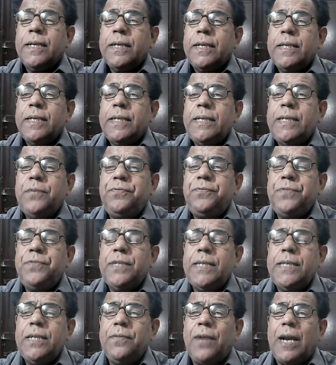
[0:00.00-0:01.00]
if
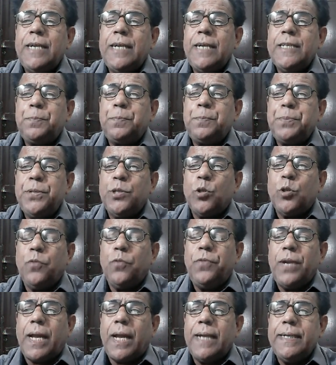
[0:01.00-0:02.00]
we divide speed of
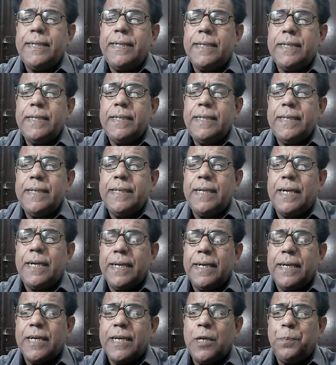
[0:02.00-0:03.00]
light in
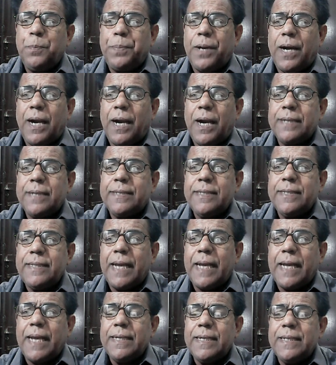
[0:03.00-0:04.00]
100 parts,
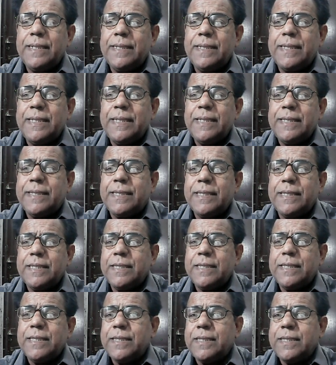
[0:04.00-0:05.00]
then this
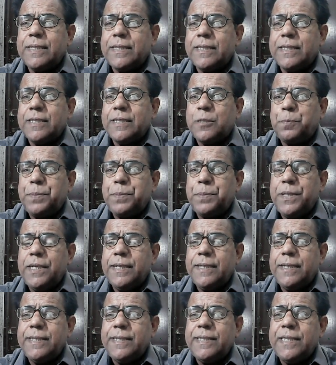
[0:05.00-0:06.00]

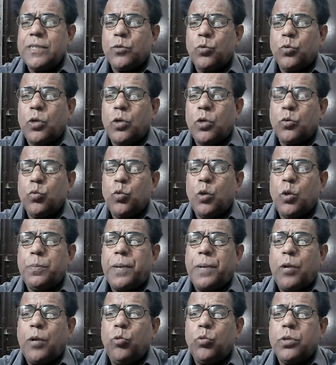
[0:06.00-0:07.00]
speed is equal to
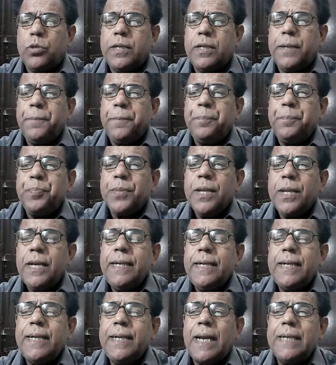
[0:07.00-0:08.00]
about
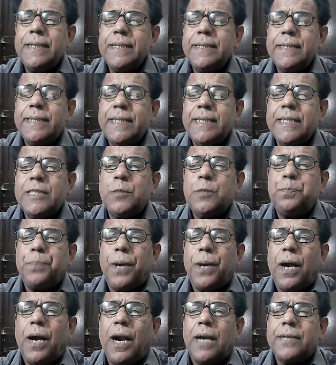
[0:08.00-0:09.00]
96
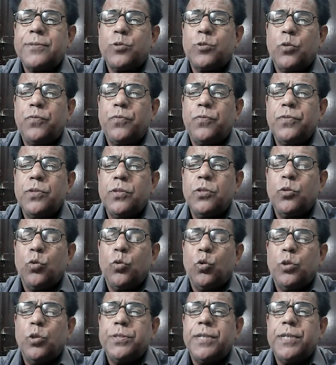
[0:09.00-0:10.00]
parts of
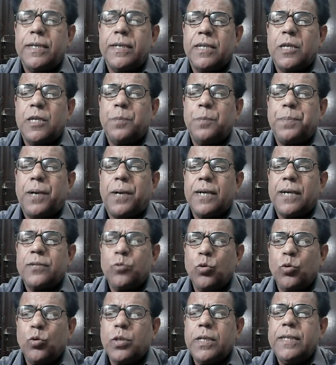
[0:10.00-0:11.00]
those 100 parts.
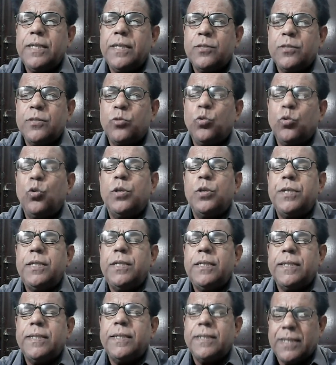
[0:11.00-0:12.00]
Okay, so
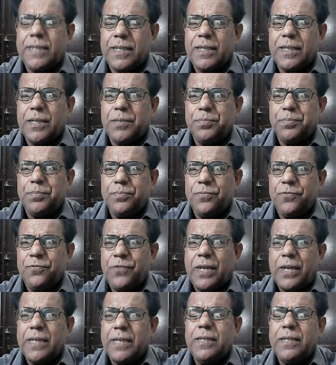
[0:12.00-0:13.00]
it is a
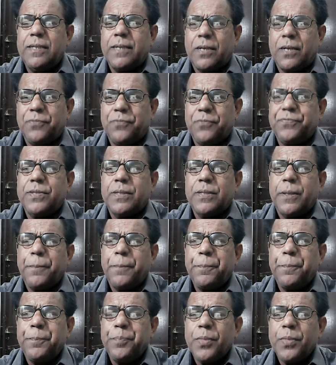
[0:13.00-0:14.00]
very rough
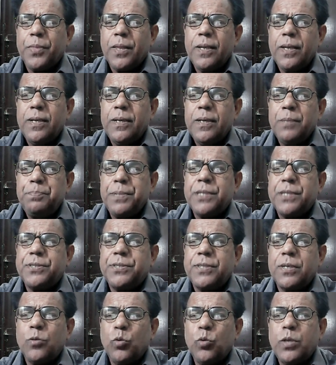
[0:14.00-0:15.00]

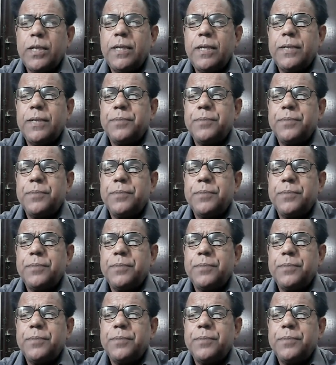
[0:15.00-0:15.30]
picture. Okay,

· · · · · · ·

• _Directions_
Give the listing again exactly, excluding pictures.

• _Task response_
[0:00.00-0:01.00]
if
[0:01.00-0:02.00]
we divide speed of
[0:02.00-0:03.00]
light in
[0:03.00-0:04.00]
100 parts,
[0:04.00-0:05.00]
then this
[0:05.00-0:06.00]

[0:06.00-0:07.00]
speed is equal to
[0:07.00-0:08.00]
about
[0:08.00-0:09.00]
96
[0:09.00-0:10.00]
parts of
[0:10.00-0:11.00]
those 100 parts.
[0:11.00-0:12.00]
Okay, so
[0:12.00-0:13.00]
it is a
[0:13.00-0:14.00]
very rough
[0:14.00-0:15.00]

[0:15.00-0:15.30]
picture. Okay,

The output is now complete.